Kategori: Arkeoloji ve Sanat Haberleri  |  Yorum: 0 yorum

etiketler  suriyekültürel mirasdijital ortambel tağınağıugarittahribatamritemevi camişövalyeler kalesi



Suriye’nin Kaybolan Kültürel Mirası Dijital Ortama Taşınıyor

Süren iç savaş boyunca Suriye içerisinde pek çok kültürel miras yıkımı yaşandı. İnsanlık kültürünün bütün bir silsilesinde yer edinmiş olan bu kadim topraklarda tarih bilincimiz, ortaklaştığımız mirasımız ve dahası yok edildi ya da yok edilme tehdidi altında kaldı.

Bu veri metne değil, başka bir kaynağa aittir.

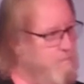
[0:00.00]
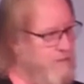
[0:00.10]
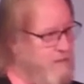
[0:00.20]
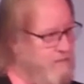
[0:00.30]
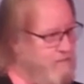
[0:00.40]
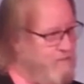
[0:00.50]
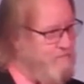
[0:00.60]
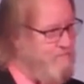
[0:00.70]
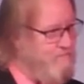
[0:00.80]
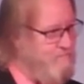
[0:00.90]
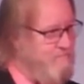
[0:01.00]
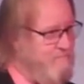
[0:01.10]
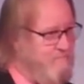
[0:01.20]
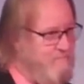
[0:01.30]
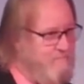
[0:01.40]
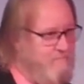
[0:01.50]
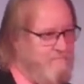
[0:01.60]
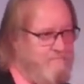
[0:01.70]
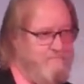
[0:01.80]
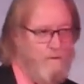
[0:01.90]
speech
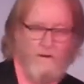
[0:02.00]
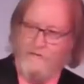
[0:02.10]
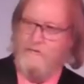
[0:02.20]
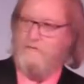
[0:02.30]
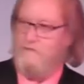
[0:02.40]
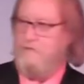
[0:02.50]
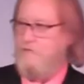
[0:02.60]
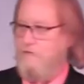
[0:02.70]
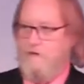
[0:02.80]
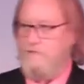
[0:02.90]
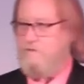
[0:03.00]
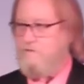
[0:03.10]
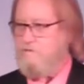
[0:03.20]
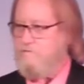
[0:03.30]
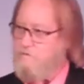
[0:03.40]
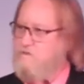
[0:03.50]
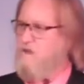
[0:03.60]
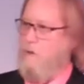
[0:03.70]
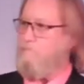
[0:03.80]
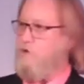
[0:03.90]
quite easily, I just
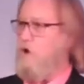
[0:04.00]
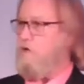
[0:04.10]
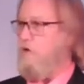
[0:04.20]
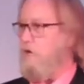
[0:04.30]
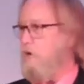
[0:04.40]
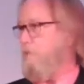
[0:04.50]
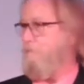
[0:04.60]
stop talking.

İconem isimli Fransız firma ise, Suriye Eski Eserler ve Müzeler Müdürlüğü tarafından desteklenen bir proje kapsamında tahribata uğramış veya uğrama riski altında bulunan pek çok kültürel mirası dijital ortama aktararak bunları belgeledi. Bu belgeleme yöntemi bizlere yaşanan tahribatı haber noktasından çok daha farklı bir boyutta anlatabilir durumda. Ayrıca bu tip bir belgeleme ve sunu yöntemi, gelecekte bu eserler üzerine yapılacak çalışmalarda önemli bir veri kaynağı olabilir.

Bel Tapınağı – (Palmira)

Palmira’daki en iyi korunmuş yapılardan biri olduğu düşünülen Bel Tapınağı, ismini Sami tanrısı olan Bel’den almaktaydı. Tapınağın MÖ. 3. bin yıla kadar giden bir tabakalanmanın üzerinde yükseldiği düşünülmekte. Tapınak Eylül 2015’te IŞİD militanları tarafından yok edildi.

Zafer Takı (Palmira)

Septimus Severus kemeri olarak da bilinen Zafer Takı, Palmira Antik Kenti’nin kuşkusuz en önemli kalıntılarından biriydi. İmparator Septimius Severus’un hükümdarlığı sırasında 3. yüzyılda inşa edilmişti. Eser, Ekim 2015’te IŞİD tarafından yok edildi.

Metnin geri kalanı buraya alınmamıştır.